One airline making some hay in this confusion is Wizz Air, the first airline to have an AOC issued by EASA, which is rapidly growing  by reducing its flying by about 25% in a market where the others are reducing their flying by about 50% (everything is relative).  Its CEO, Jozsef Varadi, was Eurocontrol’s first guest on a new series of interviews (yes, Aviation Advocacy is involved too) to be conducted live every second week until the end of the year.  The first one is here.

Varadi was particularly damning of the slot waiver that the airlines, the airports and the coordinators have now signed up to, noting that it stopped him from offering competitive services on a number of routes and at a number of airports.  So Wednesday’s announcement of the launch of its to be annual Strategic Foresight Report – is there a word in that title that does not make the heart beat quicker? – makes aviation’s developments interesting.  Twitter is awash with soppy farewell messages to the B747 but an analysis of the airlines’ future fleets makes two things clear – they will be smaller and they will be shorter-haul, or to the extent they are long-haul capable, fleets will be using smaller aircraft.  How useful will these preciously preserved slots be then?  How will they be used?  If it is any guide, United Airline’s announcement of new routes suggests that it intends going to new destinations – perhaps in search of a market – but it is a very in-yer-face message to the sixth freedom carriers.  All we can do is hope for more strategic foresight reviews across the industry.
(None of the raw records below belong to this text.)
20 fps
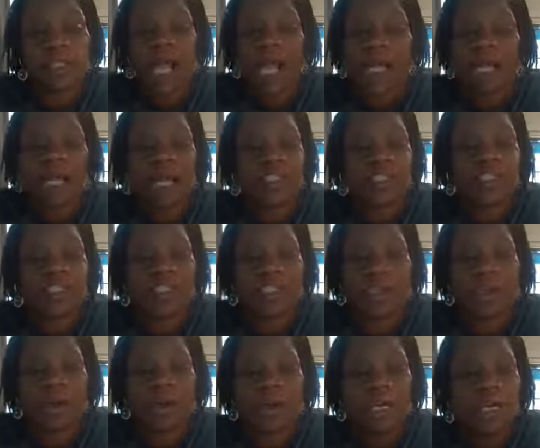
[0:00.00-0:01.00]
I, I just
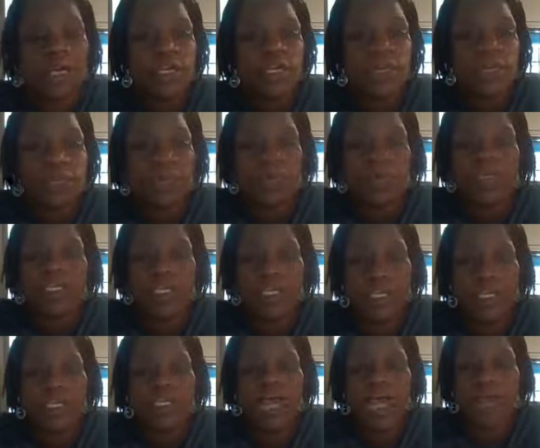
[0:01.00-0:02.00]
thought you, we
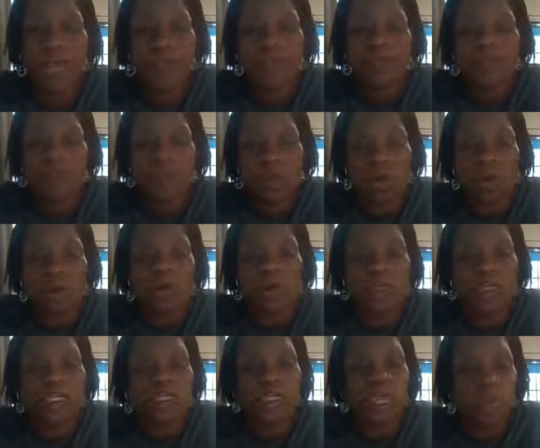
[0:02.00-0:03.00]
need to have somewhere
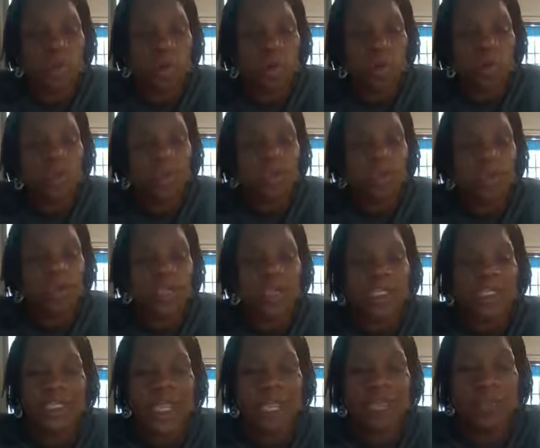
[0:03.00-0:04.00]
we can go
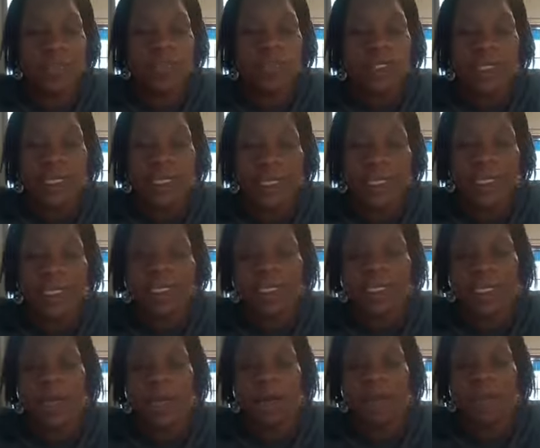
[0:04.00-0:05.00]
and not only get
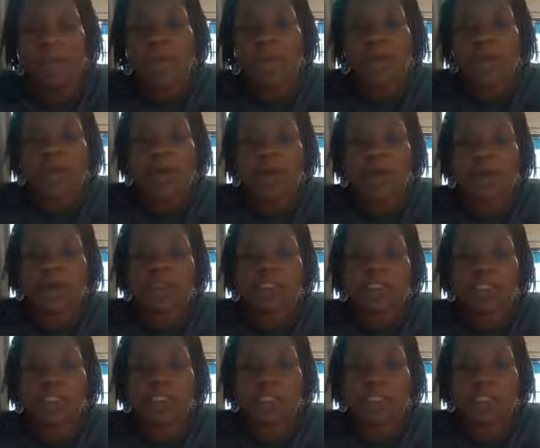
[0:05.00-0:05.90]
um, uh,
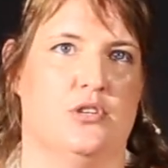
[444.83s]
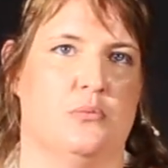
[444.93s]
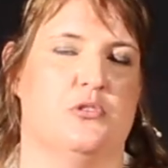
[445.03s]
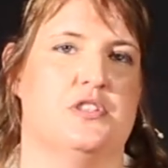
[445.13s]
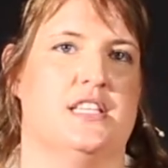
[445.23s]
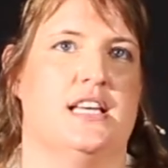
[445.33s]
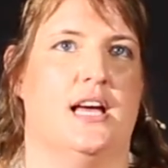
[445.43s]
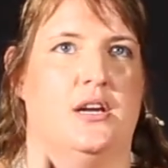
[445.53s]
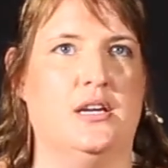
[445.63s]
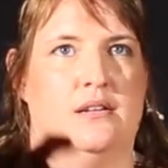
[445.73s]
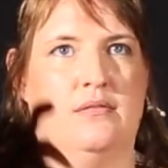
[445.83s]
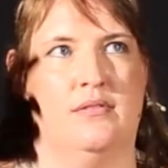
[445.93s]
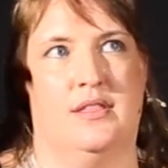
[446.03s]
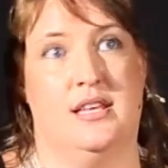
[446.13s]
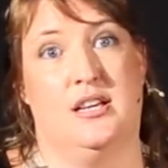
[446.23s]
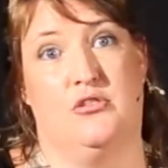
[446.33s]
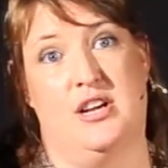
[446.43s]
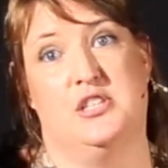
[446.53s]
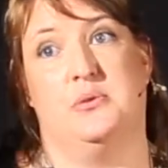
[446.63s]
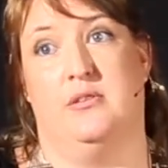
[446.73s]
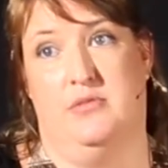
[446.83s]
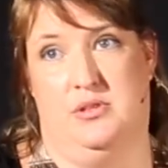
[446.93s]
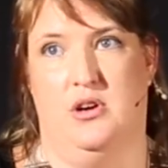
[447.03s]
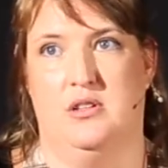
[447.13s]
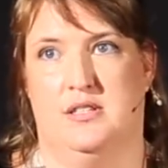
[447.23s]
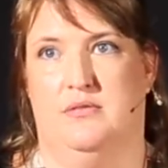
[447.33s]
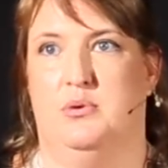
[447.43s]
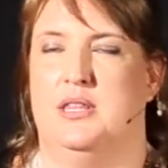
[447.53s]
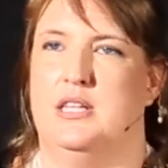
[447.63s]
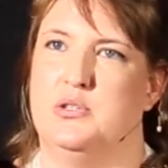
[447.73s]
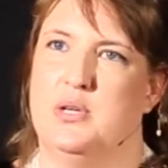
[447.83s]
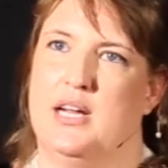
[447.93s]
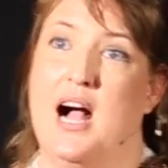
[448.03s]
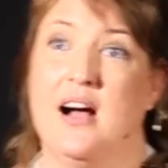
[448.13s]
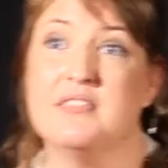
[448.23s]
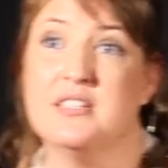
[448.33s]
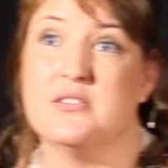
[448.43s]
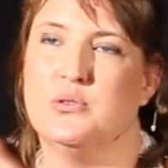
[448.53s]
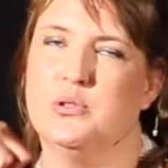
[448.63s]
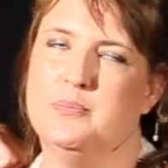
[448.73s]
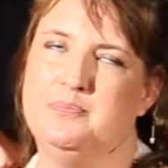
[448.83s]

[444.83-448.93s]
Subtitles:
numeracy, and the graduate results of what they're doing after school.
Thursday saw IATA back in the news, announcing that intends increasing the visibility of air cargo infrastructure – no, not by demanding that it all be painted bright red – but by launching a platform.  You might think that a cargo platform is a hard stand, or perhaps a cargo shed, but that would be wrong.  Most airlines are in the cargo business only because aircraft are cylindrical.  But if there is revenue to be had – and at the moment it is a growth area – they will try to fill the belly with cargo.  This platform, to be called IATA ONE Source is to be for cargo what the New Distribution Capability is supposed to be for passengers – an industry-run booking platform that offers to solve the entire process, start-to-finish.  Except, the specialist cargo carriers amongst IATA’s members are not called ‘Integrators’ for nothing.  They offer a door-to-door service now.  So what is this?  What it seems to be is a declaration of hostilities between IATA’s members.  Is that metaphorical, or allegorical? 
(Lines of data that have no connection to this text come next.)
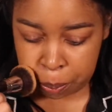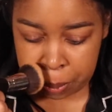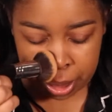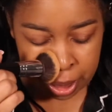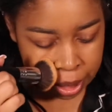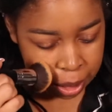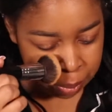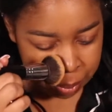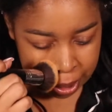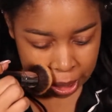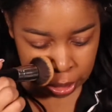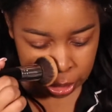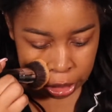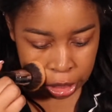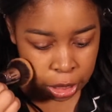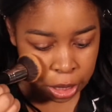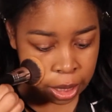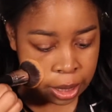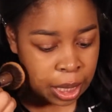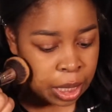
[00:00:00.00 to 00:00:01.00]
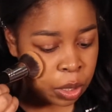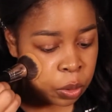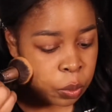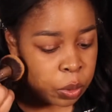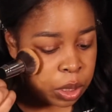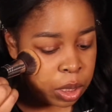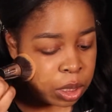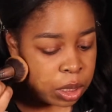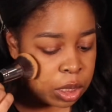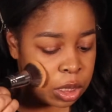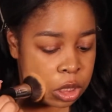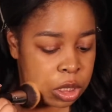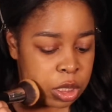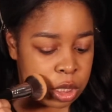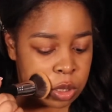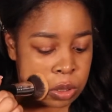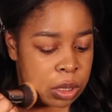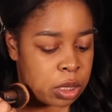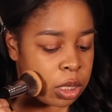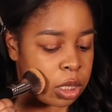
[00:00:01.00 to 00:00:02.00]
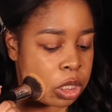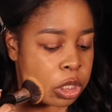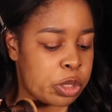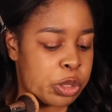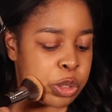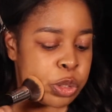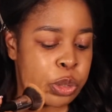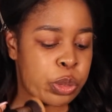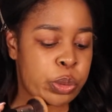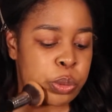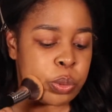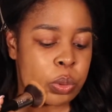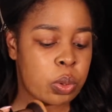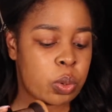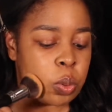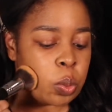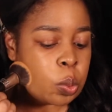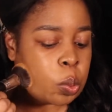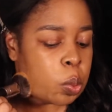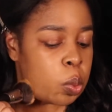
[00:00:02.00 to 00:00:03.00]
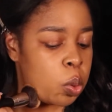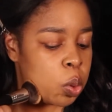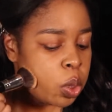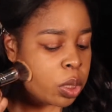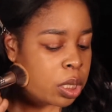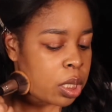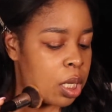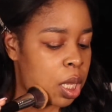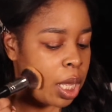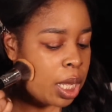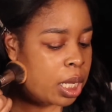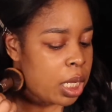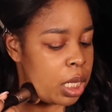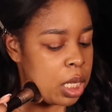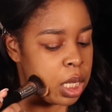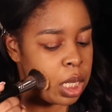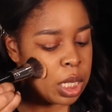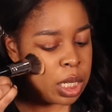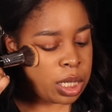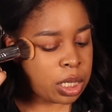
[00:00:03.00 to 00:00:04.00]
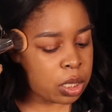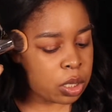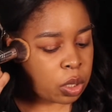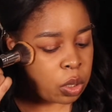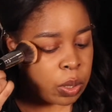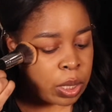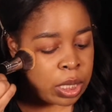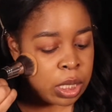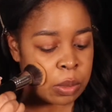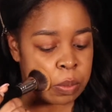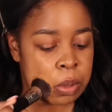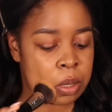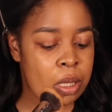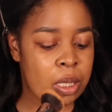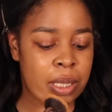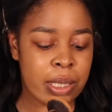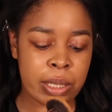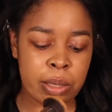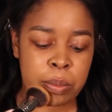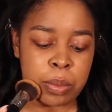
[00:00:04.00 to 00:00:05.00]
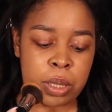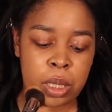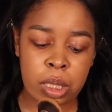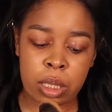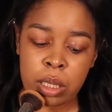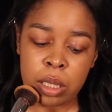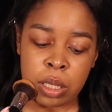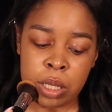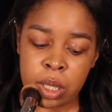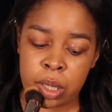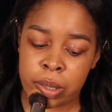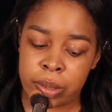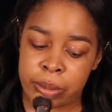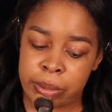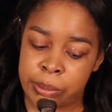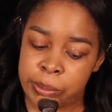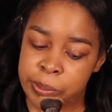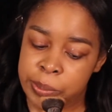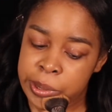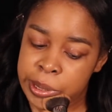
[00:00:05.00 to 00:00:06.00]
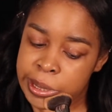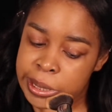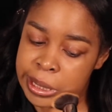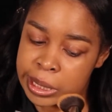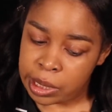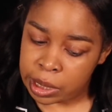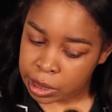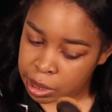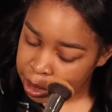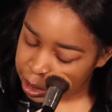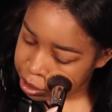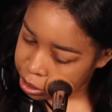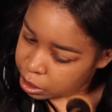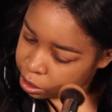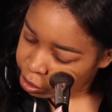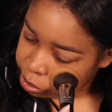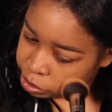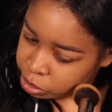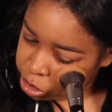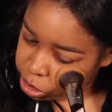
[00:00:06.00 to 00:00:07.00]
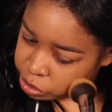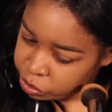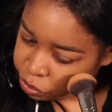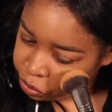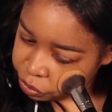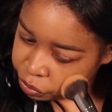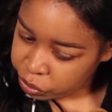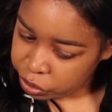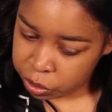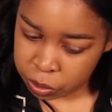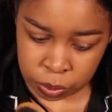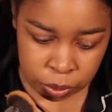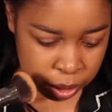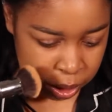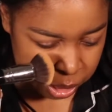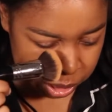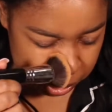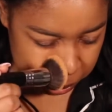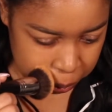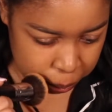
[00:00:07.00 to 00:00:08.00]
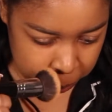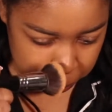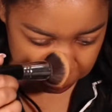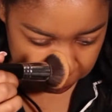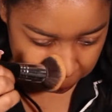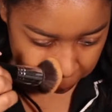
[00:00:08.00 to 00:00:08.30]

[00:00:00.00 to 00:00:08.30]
baking powder, and I don't want to look too cakey, so I just put a little bit, but then I kind of just fill in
Friday is traditionally when we draw breath and try to take stock.  But instead, we have Brexit to fall back on.  The aviation industry had thought that Brexit was done and dusted – there would be an EU-UK Open Skies agreement in the context of an over-arching framework free trade agreement etc etc…  Oh wait – the British are involved.  Not for nothing did the phrase ‘Perfidious Albion’ gain traction – and not recently either.  Wikipedia claims the first uses date from the 13th century!  So, suddenly, if there is no trade deal, we fall back to the status quo ante which in this case is, largely, open capacity third and fourth agreements with most, but by no means all, European member states and the UK.  Back to the 1970s we go.  Who says metaphor is dead?